— Только не надейся, что мы снова будем тебя спасать, — сказал ей Ричард уже у нее дома, туго забинтовывая старухе ногу. — В следующий раз это будут Агенты.
Никто из нас не знал точно, что собой представляют Агенты, известно было лишь, что они подручные Сердцевины в физическом мире. У них не было различимых лиц. Их гладкие головы и тела покрывал скафандр или кожа особого голубого оттенка, который не улавливали сенсоры Поля, и потому для виртуальцев они оставались невидимками. Одни из нас считали их просто роботами, другие — новой разновидностью людей, выведенных и выращенных для собственных целей Сердцевины. Но кем или чем бы они ни являлись, мы боялись их почти так же, как и виртуальцы, которые знали о них лишь по слухам, и их присутствие могли определить только по косвенным признакам.
— Я бы этого не перенесла, — пробормотала Кларисса. — Только не Агенты, которые придут за мной в темноте.
— Решать тебе, — отозвался Ричард. — Если снова попадаешь в переплет, другой помощи не жди.
Когда-то, в эпоху до Теренса, он был женат на ней. Как бы абсурдно это ни звучало, раньше они любили друг друга. И даже сейчас Кларисса попыталась рассеять его гнев кокетством.
— Ричард, дорогой, я знаю, что была глупой девочкой, но обещаю впредь вести себя хорошо.
Я обдумываю написанное: «Большинство из нас рано или поздно приходило к выводу, что подобные контакты нам неприятны, а цифровой мир считали неизбежным злом…»
Воображаю, как издевательски фыркнет Кларисса, прочтя эти строки.
— А ты бы предпочел, чтобы были только мы и никакого виртуального мира?
На самом деле происходит как раз обратное.
Виртуальные урбанистические конструкты создавались ради того, чтобы извлечь людей из окружающей среды, находившейся на грани полного уничтожения, и было решено, что эти города будут соответствовать старым физическим. На то имелись три причины. Во-первых, многих смогли уговорить принять консенсусный, или в просторечии виртуальный, статус, лишь пообещав, что у них сохранится доступ к тому, что они тогда еще считали «реальным миром». Во-вторых, проектировщики сочли необходимым оставить виртуальцам возможность контактировать с теми из нас, кто купил себе исключение из процесса «обесфизичивания», уплатив огромные штрафы и позволив себя стерилизовать (ведь в те дни физические и виртуальцы жили бок о бок, могли быть братьями и сестрами, отцами и сыновьями, однокашниками и давними друзьями). Третья причина была связана с мощностями самой Сердцевины: при всей огромности процессоров ее возможности были небезграничны, и виртуальный мир, который опирался на физический, требовал гораздо меньше системных ресурсов, чем выдуманный от начала и до конца.
Сейчас эти три условия утратили силу.

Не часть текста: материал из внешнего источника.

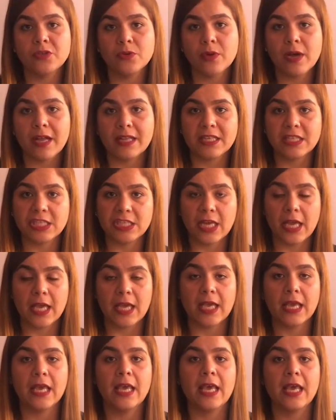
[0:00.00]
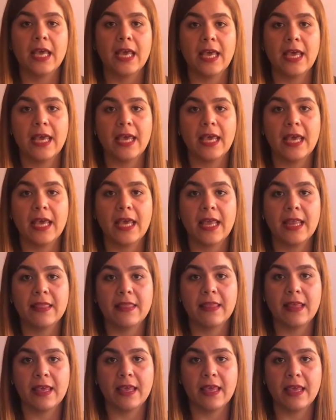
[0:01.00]
you can check
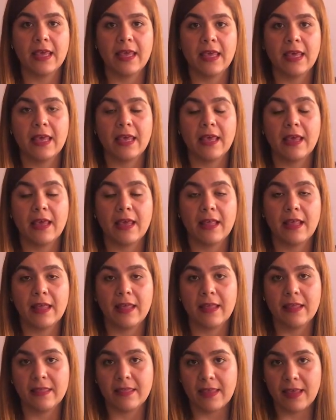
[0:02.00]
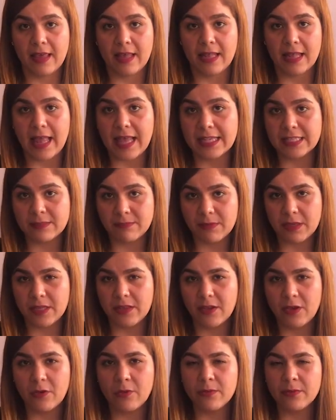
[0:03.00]
the last
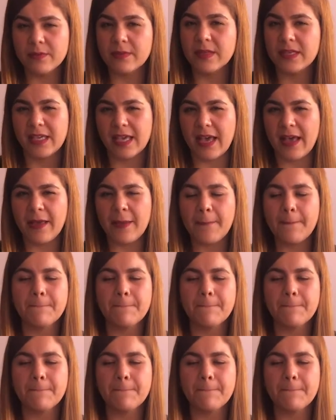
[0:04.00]
video, yeah.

Сердцевина разрослась, физические и виртуальцы отдалились друг от друга, и последние давно уже перестали воспринимать физический мир как «реальность». Поэтому, с точки зрения и политики, и техники, Сердцевина могла бы отделить физический город от виртуального. Отчасти это было бы проще, чем поддерживать статус-кво за счет дорогостоящей сети сенсоров.
Но, если быть честным, мне становится не по себе от одной мысли, что однажды я проснусь в Лондоне, где имплантанты больше не работают, где больше не встретишь виртуальцев, а мы предоставлены самим себе среди развалин. Эта мысль вызывает у меня ужас, ощущение заброшенности, изоляции. Видимо, говоря, что виртуальцы нужны нам из практических соображений, что их присутствие неизбежное зло, я просто ищу рациональное объяснение этому чувству.
Думаю, свое обещание Кларисса держала дня два, а после снова покинула дом в коляске. Уже через неделю она вернулась в Уолтхэмстоу, хотя избегала станции подземки и больше сцен не устраивала.
Не прошло и месяца, как она стала заряжать аккумулятор для большого путешествия — в самый центр Лондона. А после и впрямь взяла туда курс, мрачно подпрыгивая на рытвинах мостовой и упрямо отказываясь думать о том, насколько хватит зарядки.
Как всегда, она катила, выключив имплантант. Ее обступали разрушенные дома и заброшенные бензоколонки, мостовая лежала пустая, растрескавшаяся от многолетних заморозков. Но время от времени она останавливалась ради желанной «дозы», ради мгновения уюта и утешения, когда перед ней среди безмолвных руин вставал живой город.
— Я еду на Пиккадилли-серкус, — говорила она людям возле магазинчиков на Стоук-Ньютингтон. — Когда я была маленькой, меня водили туда посмотреть на разноцветные огоньки.